Preprocessing Data for Base Knowledge Graph

Note

View the complete implementation in Google Colab: Open Notebook Book Processing Implementation

Initial Approach

Our initial approach focused on using regular expressions to identify chapter and section boundaries. While this worked well for chapters, it proved problematic for sections.

Chapter Processing

The chapter identification pattern successfully matched chapter starts:

self.chapter_pattern = re.compile(
    r'^Chapter\s+(\d+)\s*$\s*([^\n]+)',
    re.MULTILINE
)

This pattern worked because: - Chapter starts were consistent (“Chapter X”) - Chapter titles were on the next line - Format was uniform throughout the book

Section Processing Challenges

The initial section processing attempted to use decimal notation:

self.section_pattern = re.compile(
    r'^(\d+\.\d+)\s+([^\n]+)'
)

This approach failed because: - Decimal notation appeared in equations - Section numbers that are reference mid text - PDF extraction introduced inconsistent spacing

Unicode and Text Cleaning

Before tackling section extraction, we implemented comprehensive text cleaning:

class TextCleaner:
    def __init__(self):
        # Unicode replacements
        self.unicode_map = {
            '\ufb01': 'fi',  # fi ligature
            '\ufb02': 'fl',  # fl ligature
            '\u21b5': 'ff',  # ↵ to ff
            # ... many more mappings
        }

        self.text_replacements = {
            'NUL': 'ffi',  # Common NUL replacement
            '  ': ' ',     # Double spaces
            # ... other patterns
        }

The cleaning process: 1. Unicode character normalization 2. Common pattern replacement 3. Whitespace normalization 4. Special character handling

Improved Section Processing

We revised our approach to use section titles as anchors:

def find_section_boundaries(content: str, sections: Dict[str, str]) -> Dict[str, Tuple[int, int]]:
    boundaries = {}
    ordered_sections = sorted(sections.keys())

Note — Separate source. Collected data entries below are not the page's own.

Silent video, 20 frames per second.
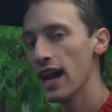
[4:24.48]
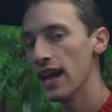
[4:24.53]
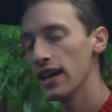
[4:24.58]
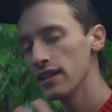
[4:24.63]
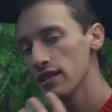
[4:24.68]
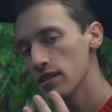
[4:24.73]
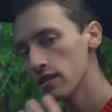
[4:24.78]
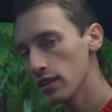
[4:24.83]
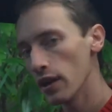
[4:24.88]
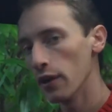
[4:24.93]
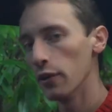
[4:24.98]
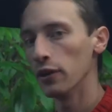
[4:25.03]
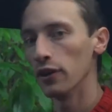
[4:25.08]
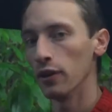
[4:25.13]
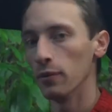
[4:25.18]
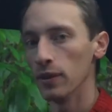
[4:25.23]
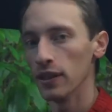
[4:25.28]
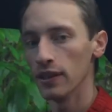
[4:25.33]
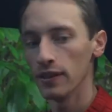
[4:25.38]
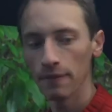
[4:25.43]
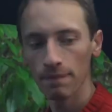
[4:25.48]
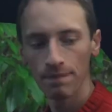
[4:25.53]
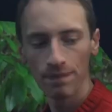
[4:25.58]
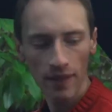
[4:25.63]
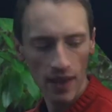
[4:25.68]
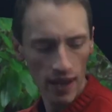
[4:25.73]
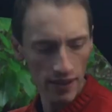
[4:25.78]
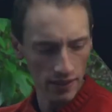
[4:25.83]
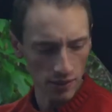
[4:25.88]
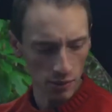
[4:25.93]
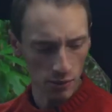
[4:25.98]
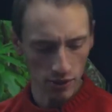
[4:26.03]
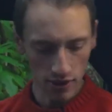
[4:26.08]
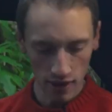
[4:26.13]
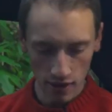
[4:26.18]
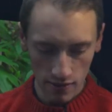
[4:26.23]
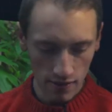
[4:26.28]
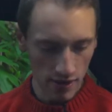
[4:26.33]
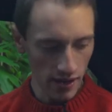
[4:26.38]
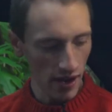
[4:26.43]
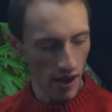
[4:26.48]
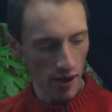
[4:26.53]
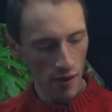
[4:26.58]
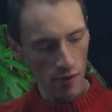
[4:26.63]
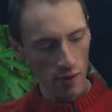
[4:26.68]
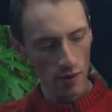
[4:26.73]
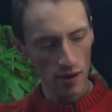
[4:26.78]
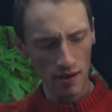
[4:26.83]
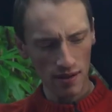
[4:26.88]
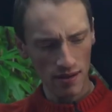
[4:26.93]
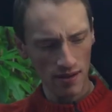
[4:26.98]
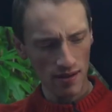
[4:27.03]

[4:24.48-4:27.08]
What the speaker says: at the Skoda Kamiq. And there's also no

    for i, section_num in enumerate(ordered_sections):
        section_title = sections[section_num]
        safe_title = re.escape(section_title)
        pattern = rf"{re.escape(section_num)}\s*{safe_title}"
        match = re.search(pattern, content)

        if match:
            start_pos = match.start()
            end_pos = len(content)

            if i < len(ordered_sections) - 1:
                next_section = ordered_sections[i + 1]
                next_title = sections[next_section]
                next_pattern = rf"{re.escape(next_section)}\s*{re.escape(next_title)}"
                next_match = re.search(next_pattern, content)
                if next_match:
                    end_pos = next_match.start()

            boundaries[section_num] = (start_pos, end_pos)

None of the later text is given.